*Try it*: Below is a listing; write it out exactly and drop any images from it.

*Records shown*:

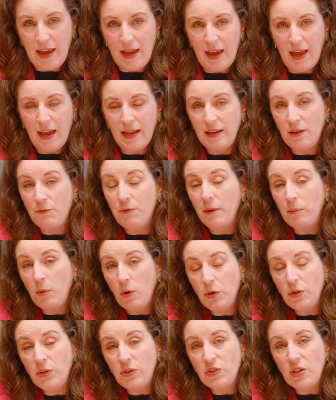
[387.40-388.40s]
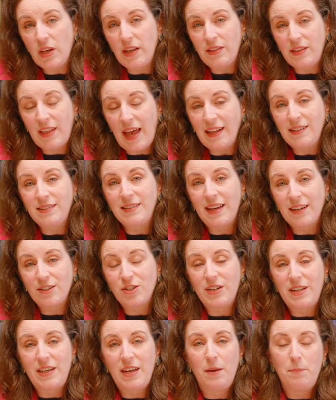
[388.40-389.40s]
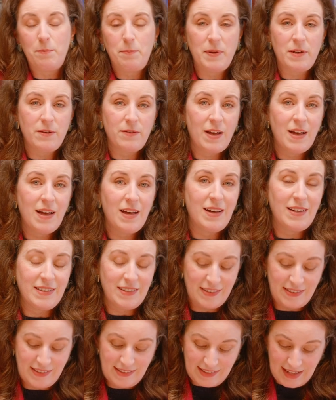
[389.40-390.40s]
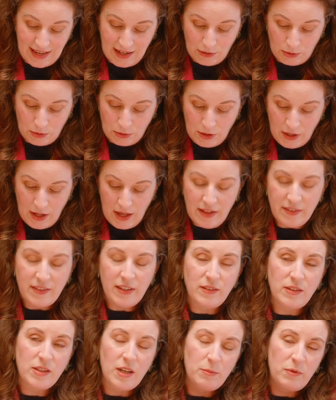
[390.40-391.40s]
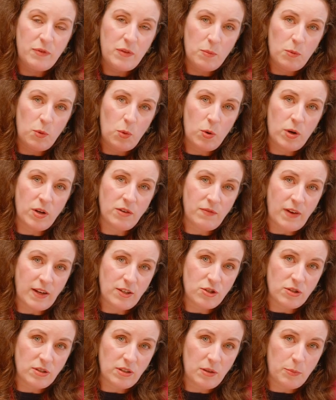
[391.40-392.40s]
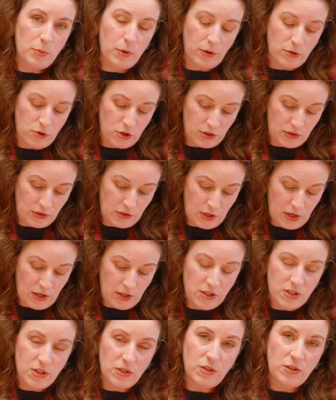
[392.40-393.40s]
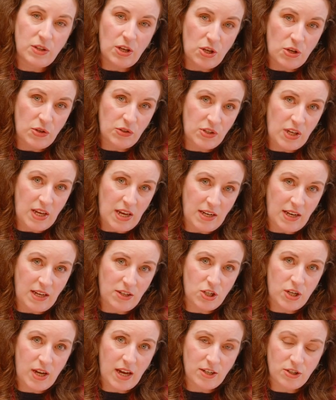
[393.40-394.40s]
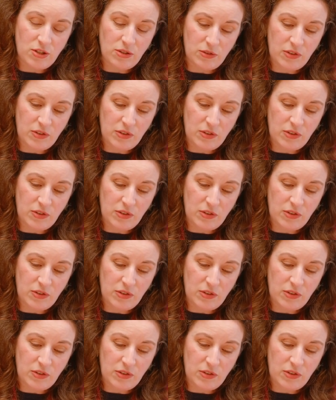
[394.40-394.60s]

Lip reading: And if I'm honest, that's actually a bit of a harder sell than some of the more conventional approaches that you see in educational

*Solution below*:
[387.40-388.40s]
[388.40-389.40s]
[389.40-390.40s]
[390.40-391.40s]
[391.40-392.40s]
[392.40-393.40s]
[393.40-394.40s]
[394.40-394.60s]

Lip reading: And if I'm honest, that's actually a bit of a harder sell than some of the more conventional approaches that you see in educational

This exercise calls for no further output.